## What to produce
Retype the data exactly, so that every line matches the original.

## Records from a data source
------------------------------------------------

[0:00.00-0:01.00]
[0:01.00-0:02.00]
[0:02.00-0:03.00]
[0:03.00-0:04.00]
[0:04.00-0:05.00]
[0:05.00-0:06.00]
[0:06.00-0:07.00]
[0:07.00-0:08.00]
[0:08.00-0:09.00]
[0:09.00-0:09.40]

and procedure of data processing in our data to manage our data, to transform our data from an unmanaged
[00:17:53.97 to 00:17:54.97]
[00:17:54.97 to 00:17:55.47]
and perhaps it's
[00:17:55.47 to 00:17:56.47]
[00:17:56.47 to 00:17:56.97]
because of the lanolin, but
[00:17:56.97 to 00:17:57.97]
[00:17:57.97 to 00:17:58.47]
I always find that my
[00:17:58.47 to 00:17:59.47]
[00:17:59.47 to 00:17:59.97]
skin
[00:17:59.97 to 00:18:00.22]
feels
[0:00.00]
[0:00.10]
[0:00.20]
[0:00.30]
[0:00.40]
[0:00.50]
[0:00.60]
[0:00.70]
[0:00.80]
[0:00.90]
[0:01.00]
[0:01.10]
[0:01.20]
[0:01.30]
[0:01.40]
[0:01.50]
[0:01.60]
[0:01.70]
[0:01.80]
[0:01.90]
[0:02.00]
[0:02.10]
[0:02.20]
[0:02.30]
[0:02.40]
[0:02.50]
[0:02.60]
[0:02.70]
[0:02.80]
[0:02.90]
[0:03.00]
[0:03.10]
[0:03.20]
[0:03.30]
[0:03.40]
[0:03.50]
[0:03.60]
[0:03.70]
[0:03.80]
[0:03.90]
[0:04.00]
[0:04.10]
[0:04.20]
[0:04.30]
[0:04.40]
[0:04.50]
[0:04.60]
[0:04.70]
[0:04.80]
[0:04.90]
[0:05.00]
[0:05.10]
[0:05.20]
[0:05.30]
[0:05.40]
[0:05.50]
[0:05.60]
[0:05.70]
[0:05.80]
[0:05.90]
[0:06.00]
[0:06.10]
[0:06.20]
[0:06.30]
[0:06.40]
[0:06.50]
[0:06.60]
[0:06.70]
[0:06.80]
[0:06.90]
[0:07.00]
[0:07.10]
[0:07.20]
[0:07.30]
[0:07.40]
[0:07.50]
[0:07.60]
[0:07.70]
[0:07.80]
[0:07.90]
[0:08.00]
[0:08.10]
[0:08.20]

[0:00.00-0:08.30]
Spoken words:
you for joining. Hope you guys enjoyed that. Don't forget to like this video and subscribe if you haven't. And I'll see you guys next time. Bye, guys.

------------------------------------------------

## Result of this exercise
[0:00.00-0:01.00]
[0:01.00-0:02.00]
[0:02.00-0:03.00]
[0:03.00-0:04.00]
[0:04.00-0:05.00]
[0:05.00-0:06.00]
[0:06.00-0:07.00]
[0:07.00-0:08.00]
[0:08.00-0:09.00]
[0:09.00-0:09.40]

and procedure of data processing in our data to manage our data, to transform our data from an unmanaged
[00:17:53.97 to 00:17:54.97]
[00:17:54.97 to 00:17:55.47]
and perhaps it's
[00:17:55.47 to 00:17:56.47]
[00:17:56.47 to 00:17:56.97]
because of the lanolin, but
[00:17:56.97 to 00:17:57.97]
[00:17:57.97 to 00:17:58.47]
I always find that my
[00:17:58.47 to 00:17:59.47]
[00:17:59.47 to 00:17:59.97]
skin
[00:17:59.97 to 00:18:00.22]
feels
[0:00.00]
[0:00.10]
[0:00.20]
[0:00.30]
[0:00.40]
[0:00.50]
[0:00.60]
[0:00.70]
[0:00.80]
[0:00.90]
[0:01.00]
[0:01.10]
[0:01.20]
[0:01.30]
[0:01.40]
[0:01.50]
[0:01.60]
[0:01.70]
[0:01.80]
[0:01.90]
[0:02.00]
[0:02.10]
[0:02.20]
[0:02.30]
[0:02.40]
[0:02.50]
[0:02.60]
[0:02.70]
[0:02.80]
[0:02.90]
[0:03.00]
[0:03.10]
[0:03.20]
[0:03.30]
[0:03.40]
[0:03.50]
[0:03.60]
[0:03.70]
[0:03.80]
[0:03.90]
[0:04.00]
[0:04.10]
[0:04.20]
[0:04.30]
[0:04.40]
[0:04.50]
[0:04.60]
[0:04.70]
[0:04.80]
[0:04.90]
[0:05.00]
[0:05.10]
[0:05.20]
[0:05.30]
[0:05.40]
[0:05.50]
[0:05.60]
[0:05.70]
[0:05.80]
[0:05.90]
[0:06.00]
[0:06.10]
[0:06.20]
[0:06.30]
[0:06.40]
[0:06.50]
[0:06.60]
[0:06.70]
[0:06.80]
[0:06.90]
[0:07.00]
[0:07.10]
[0:07.20]
[0:07.30]
[0:07.40]
[0:07.50]
[0:07.60]
[0:07.70]
[0:07.80]
[0:07.90]
[0:08.00]
[0:08.10]
[0:08.20]

[0:00.00-0:08.30]
Spoken words:
you for joining. Hope you guys enjoyed that. Don't forget to like this video and subscribe if you haven't. And I'll see you guys next time. Bye, guys.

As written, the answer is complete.